Input –
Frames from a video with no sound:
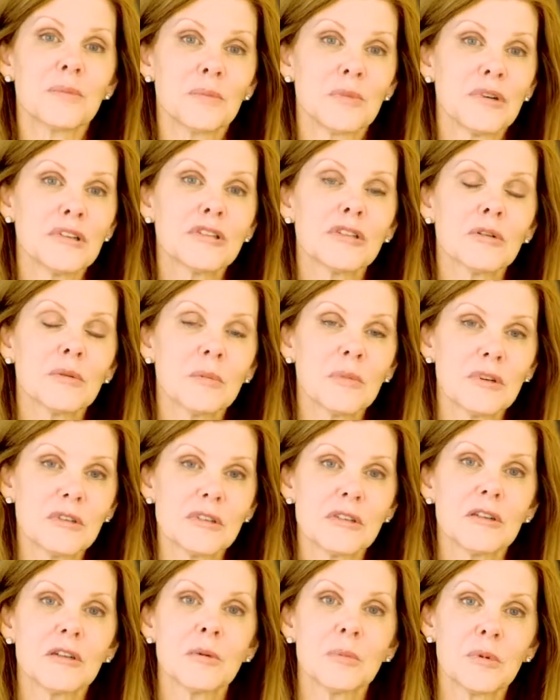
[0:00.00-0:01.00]
original
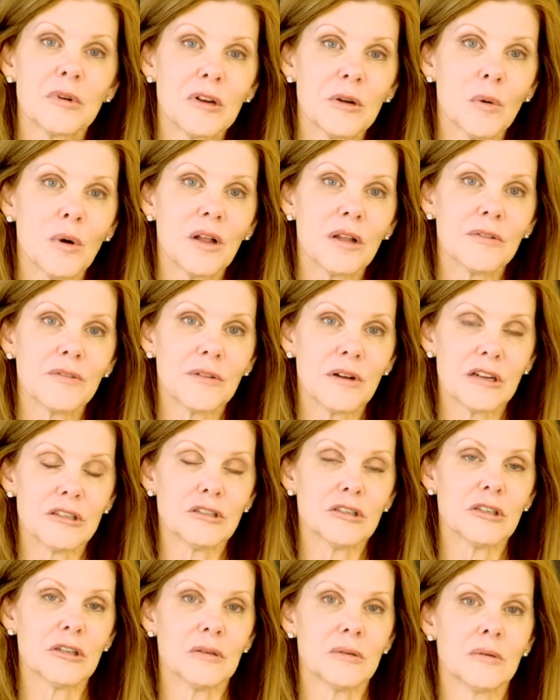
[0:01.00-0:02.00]
person who
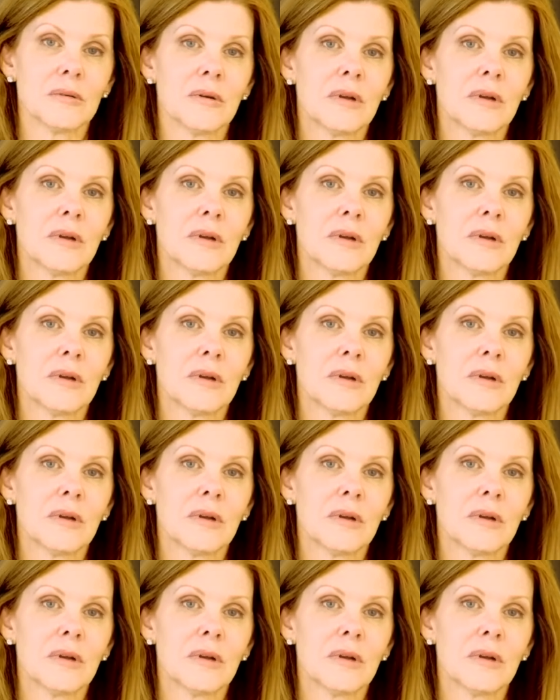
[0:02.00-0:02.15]
pre-qualified you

Aim of the exercise – Set the listing down in full and exactly. Pictures within it should not appear in the copy.

Answer to this exercise –
Frames from a video with no sound:
[0:00.00-0:01.00]
original
[0:01.00-0:02.00]
person who
[0:02.00-0:02.15]
pre-qualified you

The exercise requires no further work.